**PROVIDED DATA:**
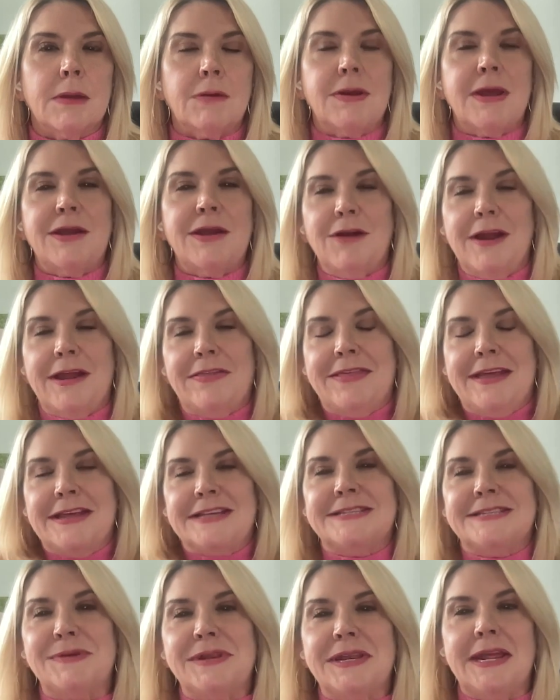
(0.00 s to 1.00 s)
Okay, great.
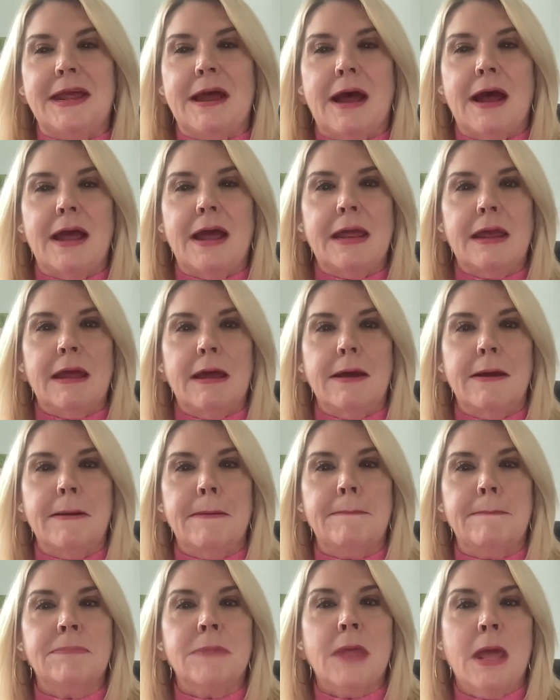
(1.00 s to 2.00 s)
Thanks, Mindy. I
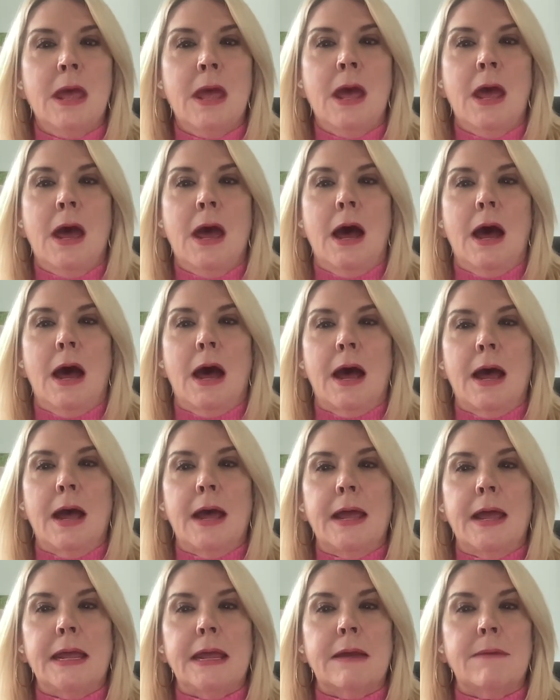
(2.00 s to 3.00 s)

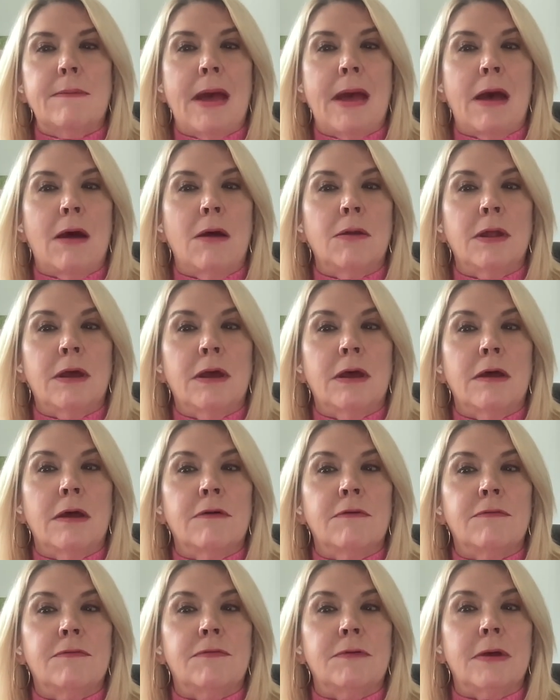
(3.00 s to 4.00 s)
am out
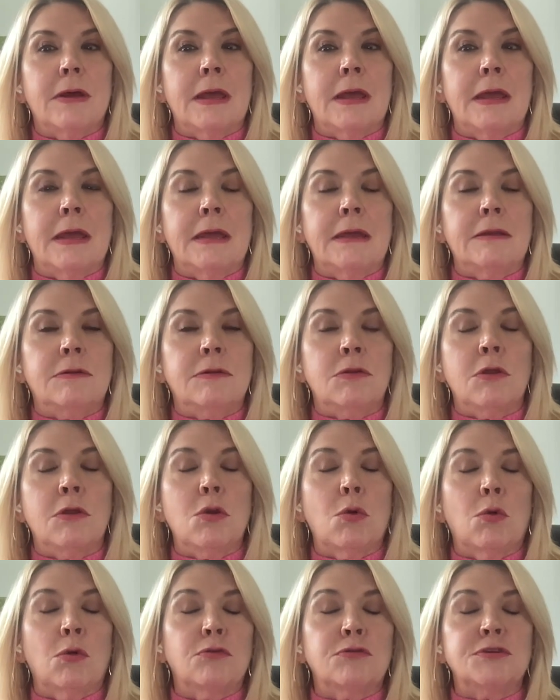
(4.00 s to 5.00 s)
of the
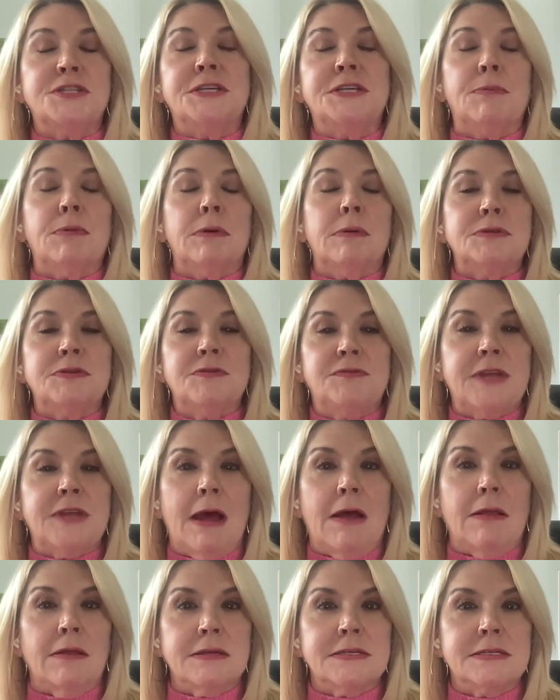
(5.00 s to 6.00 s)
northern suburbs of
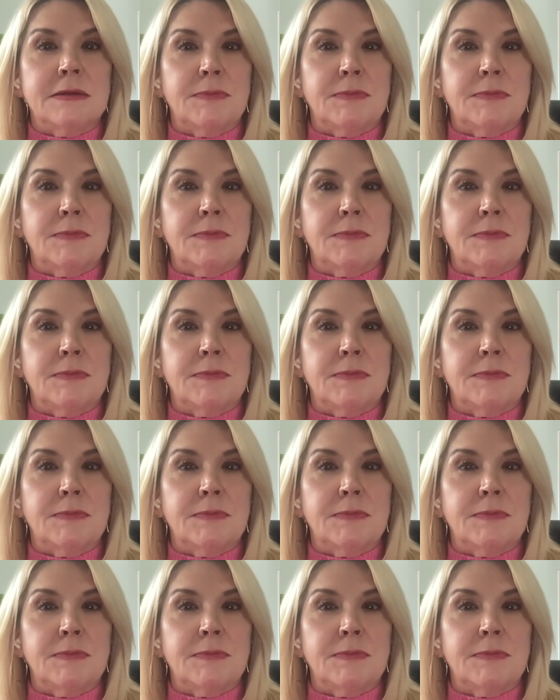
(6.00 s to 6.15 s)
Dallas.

**WHAT YOU SHOULD DO:** Your copy should start at the line with "(3.00 s to 4.00 s)", stop at the last line of the listing above, match exactly, and contain no pictures.

**YOUR RESPONSE:**
(3.00 s to 4.00 s)
am out
(4.00 s to 5.00 s)
of the
(5.00 s to 6.00 s)
northern suburbs of
(6.00 s to 6.15 s)
Dallas.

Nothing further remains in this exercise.